Jacques Servier, président du laboratoire éponyme, devant l'Elysée. — FACELLY / SIPA

La mission d'information de l'Assemblée nationale sur le Mediator devait auditionner mercredi soir, à huis clos, un personnage central du dossier: Jacques Servier, président des laboratoires qui ont produit ce médicament qui serait à l'origine de 500 à 2.000 décès.

Le huis clos «nous a été imposé par M. Servier lors de la demande d'audition», a précisé à l'AFP Jean-Pierre Door, rapporteur de la mission. «Il nous a bien spécifié que sans huis clos il ne viendrait pas, et on n'a pas voulu faire l'impasse».

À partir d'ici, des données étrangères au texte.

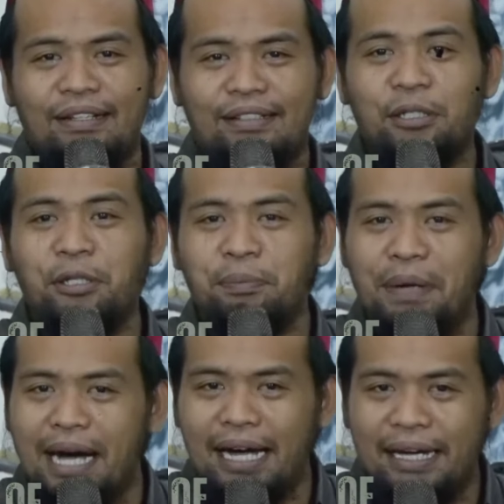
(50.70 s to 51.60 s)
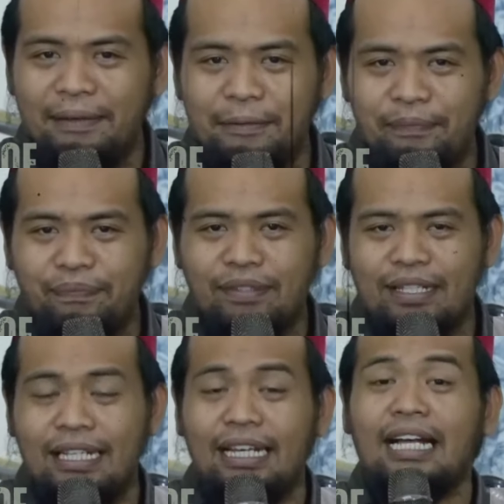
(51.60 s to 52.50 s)
coba
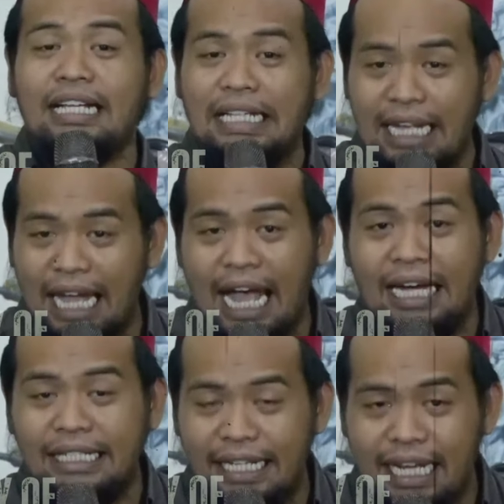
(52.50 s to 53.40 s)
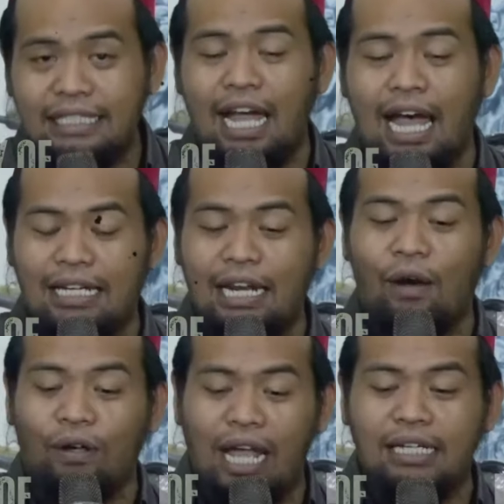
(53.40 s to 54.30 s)
kira-kira andai kata ada
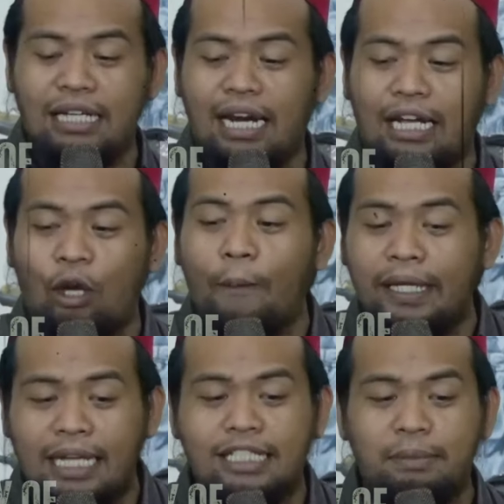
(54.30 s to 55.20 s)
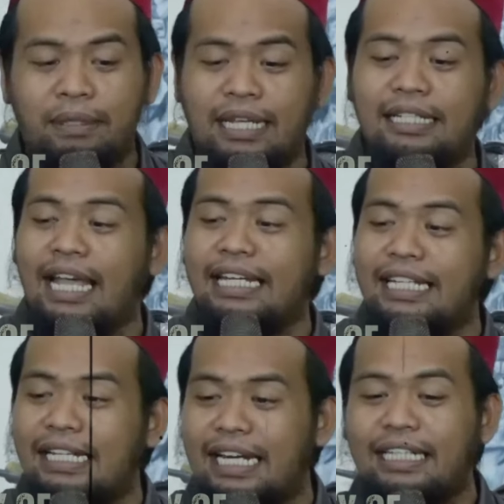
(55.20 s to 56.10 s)
orang yang lagi komentar sebenarnya dia ini
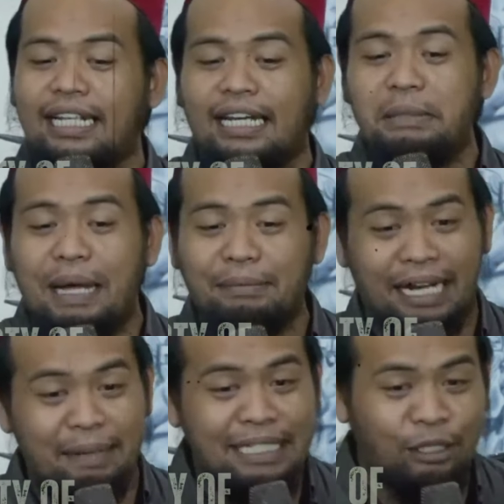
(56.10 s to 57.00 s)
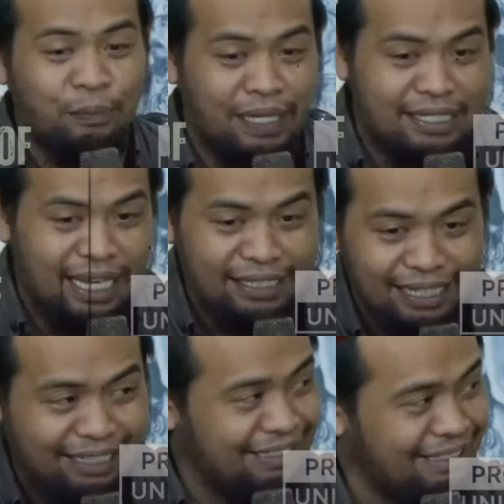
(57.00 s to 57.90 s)
adalah terlibat bagaimana tuh
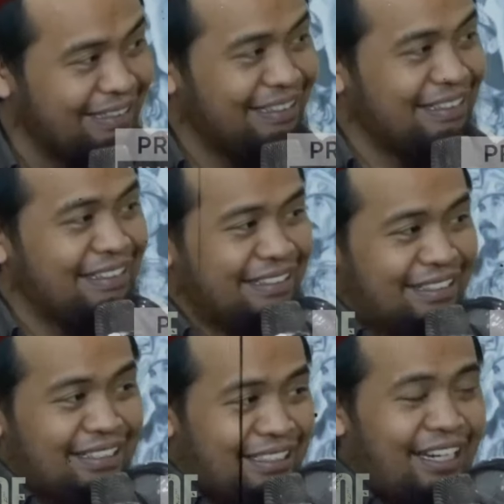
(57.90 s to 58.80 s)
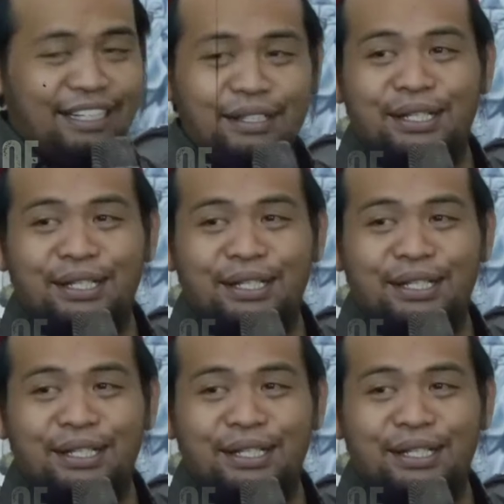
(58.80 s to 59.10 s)
perasaannya Ketir itu.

«Tout le monde est libre de venir»

Devant une mission d'information, à la différence d'une commission d'enquête, «tout le monde est libre de venir ou pas, nous n'avons aucun moyen de pression», a précisé le député UMP. Déjà deux responsables de l'Afssaps (agence de sécurité sanitaire des médicaments), entendus le 17 février, avaient demandé le huis clos.

Dans ce cas, rien n'apparaît dans le compte-rendu réalisé en principe par l'Assemblée des travaux de la mission, en attendant le rapport de la mission, en juin. A tout le moins, Jacques Servier devrait être interrogé sur ce choix du huis clos par les députés.

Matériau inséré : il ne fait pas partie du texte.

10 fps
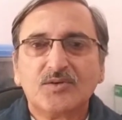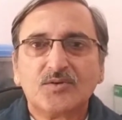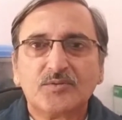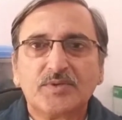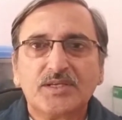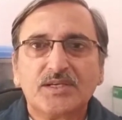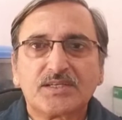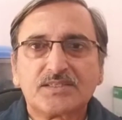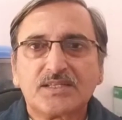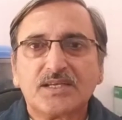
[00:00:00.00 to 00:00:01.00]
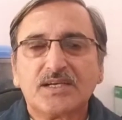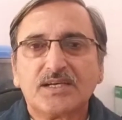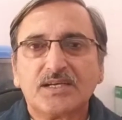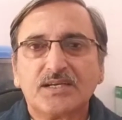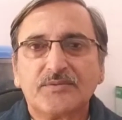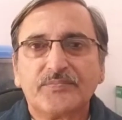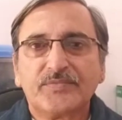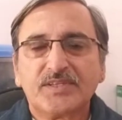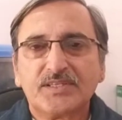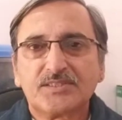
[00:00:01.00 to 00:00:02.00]
नपुसंगता आई हो
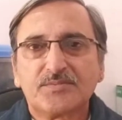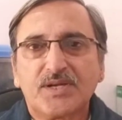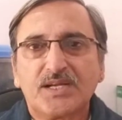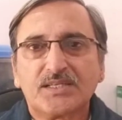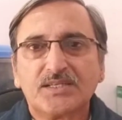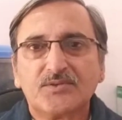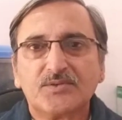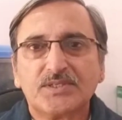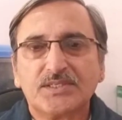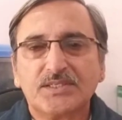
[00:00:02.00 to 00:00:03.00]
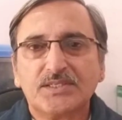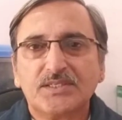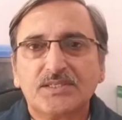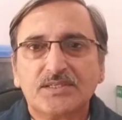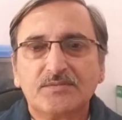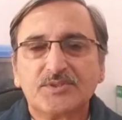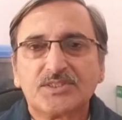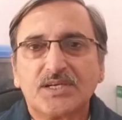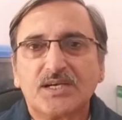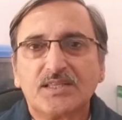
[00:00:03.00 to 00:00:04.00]
नामर्दानगी आई हो उसके लिए क्या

En outre, pour éviter la présence de journalistes dans la salle ou dans les couloirs, les auditions précédentes de l'après-midi - de membres de commissions de pharmacovigilance - sont également fermées à la presse, mais sont retransmises sur le site de l'Assemblée nationale.

Huit personnes de chez Servier auditionnées

La délégation des laboratoires Servier qui sera entendue comprend huit personnes: outre le président Jacques Servier, le président opérationnel Jean-Philippe Seta, le secrétaire général Christian Bazantay, le directeur de la division scientifique gériatrie Pierre Schavi, le directeur de Ardix Medical Daniel Molle, du directeur Biopharma Denis Schutz, la directrice des affaires pharmaceutiques mondiales Patricia Maillère, la directrice des affaires publiques Marie-Noëlle Banzet.

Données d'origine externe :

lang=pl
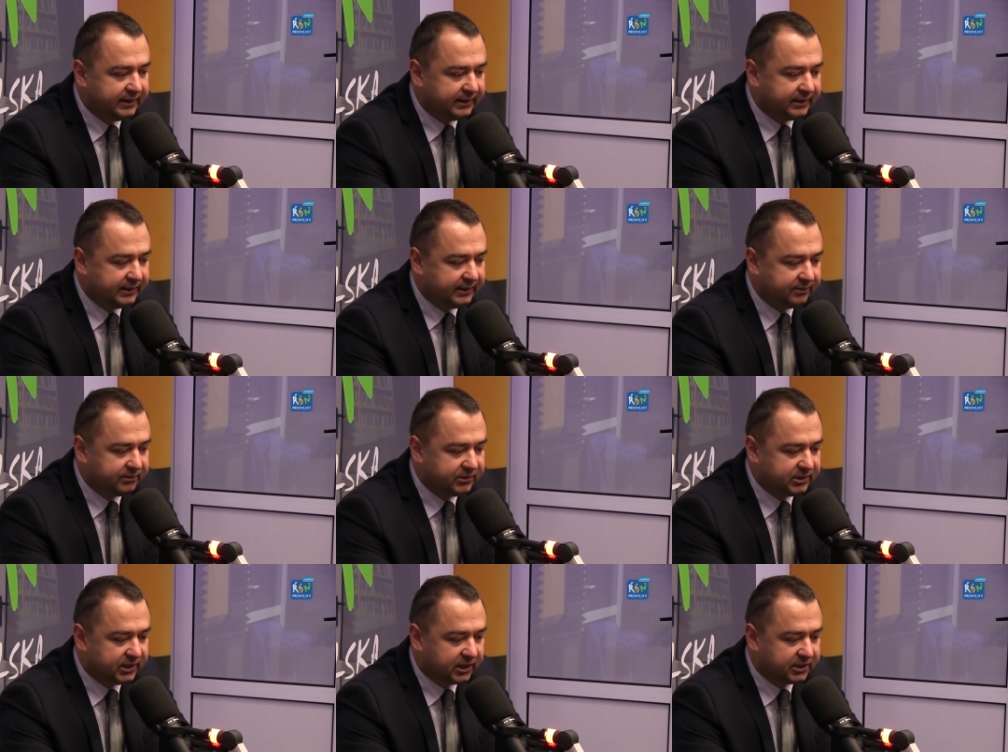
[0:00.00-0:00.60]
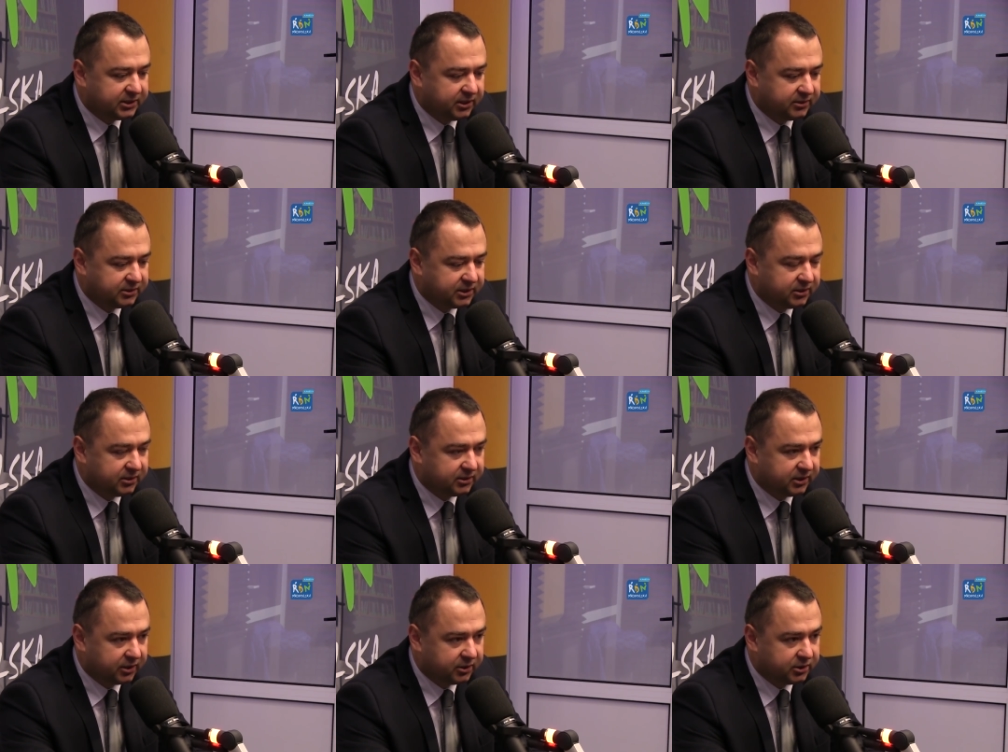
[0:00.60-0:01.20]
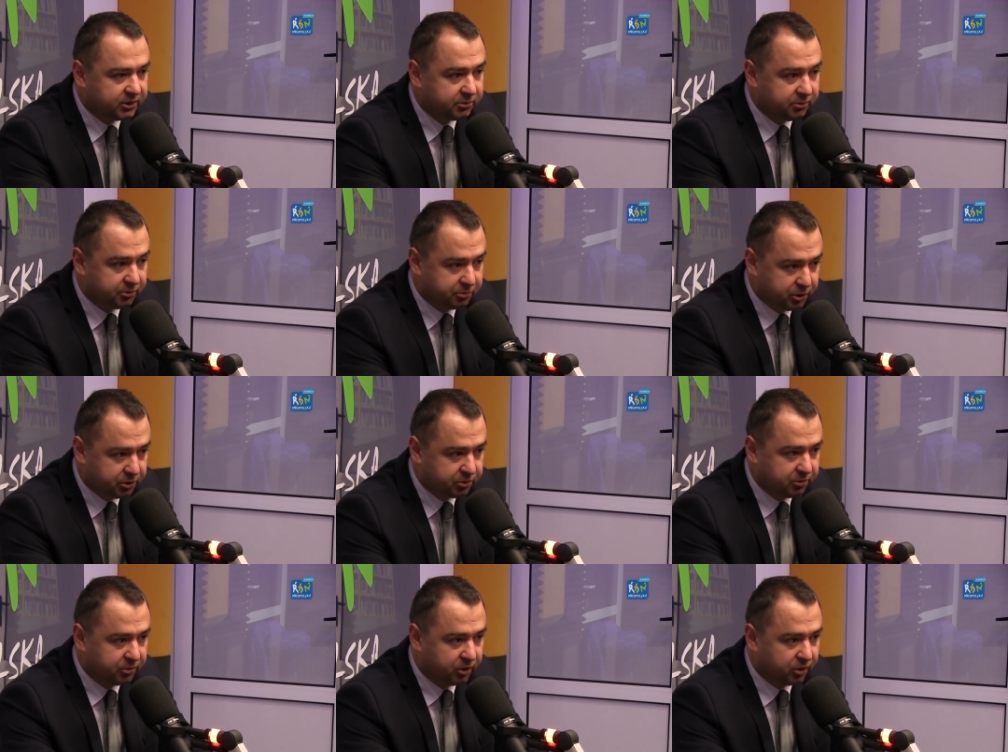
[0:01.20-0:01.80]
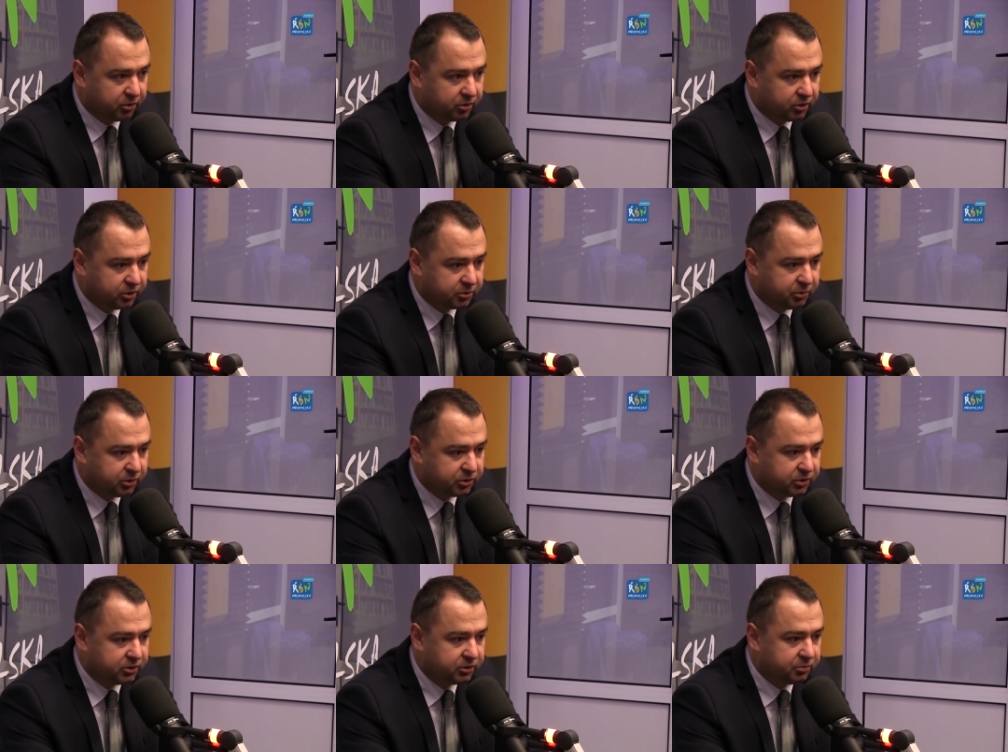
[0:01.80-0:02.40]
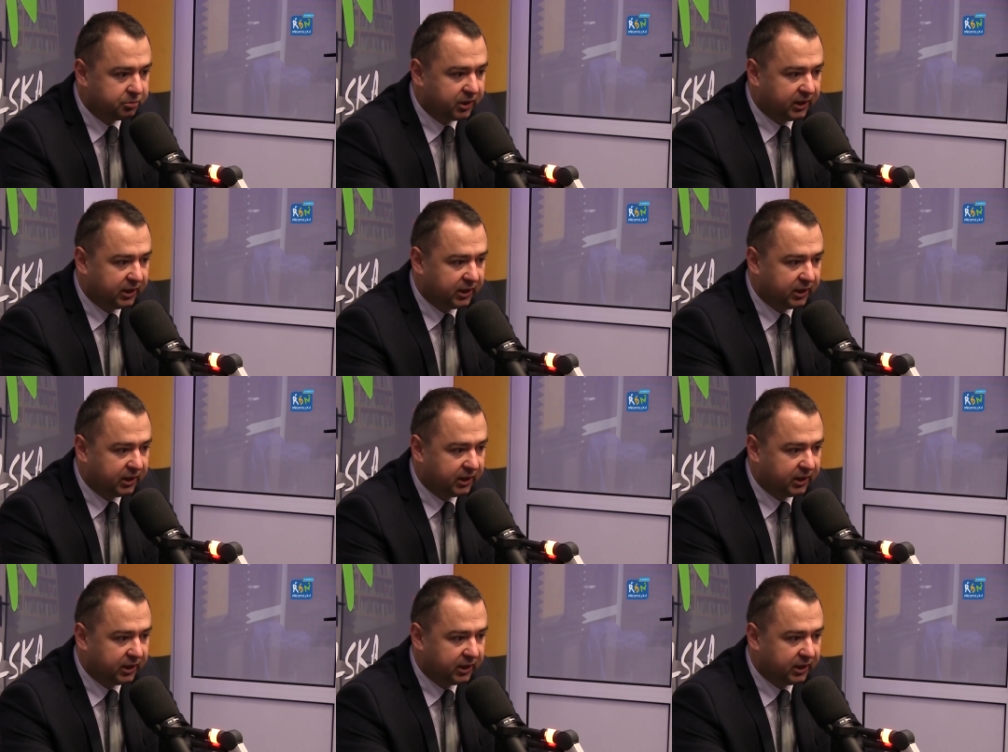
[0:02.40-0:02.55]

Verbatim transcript: e, wystarczająca do tego, żeby w przyszłym roku rozpocząć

Le député PS Gérard Bapt, président de la mission, indiquait mercredi qu'on lui avait annoncé pas moins de 12 personnes, sans doute, disait-il, «pour faire corps, pour manifester un esprit d'entreprise».

«Je m'attends à un discours très formaté, il ne faut pas s'attendre à des scoops», a ajouté Gérard Bapt, qui est lui-même cardiologue. Les députés vont quand même essayer de comprendre «ce qui s'est passé».

Entre 500 et 2.000 morts

M. Door prévoyait notamment de leur demander pourquoi ils avaient été si  «insistants», à la fin des années 90, quand on se posait la question du maintien du produit, pourquoi, quand le benfluorex (principe actif du Mediator) a été interdit dans les prescriptions magistrales, il a été conservé en prescription classique, pourquoi le produit a été maintenu en France quand il a été retiré de la vente en Espagne et en Italie...

A l'issue de l'audition, vers 20H00, les responsables de la communication du groupe pharmaceutique français devraient faire une déclaration à la presse.

Le Mediator, un anti-diabétique prescrit aussi comme coupe-faim, aurait fait en 33 ans de 500 à 2.000 morts, avant d'être retiré du marché français en novembre 2009. Plus de 300 plaintes ont été déposées à Paris dans ce dossier, auxquelles se sont jointes celles de l'Assurance maladie, de la Mutualité française ainsi que de l'association UFC Que Choisir.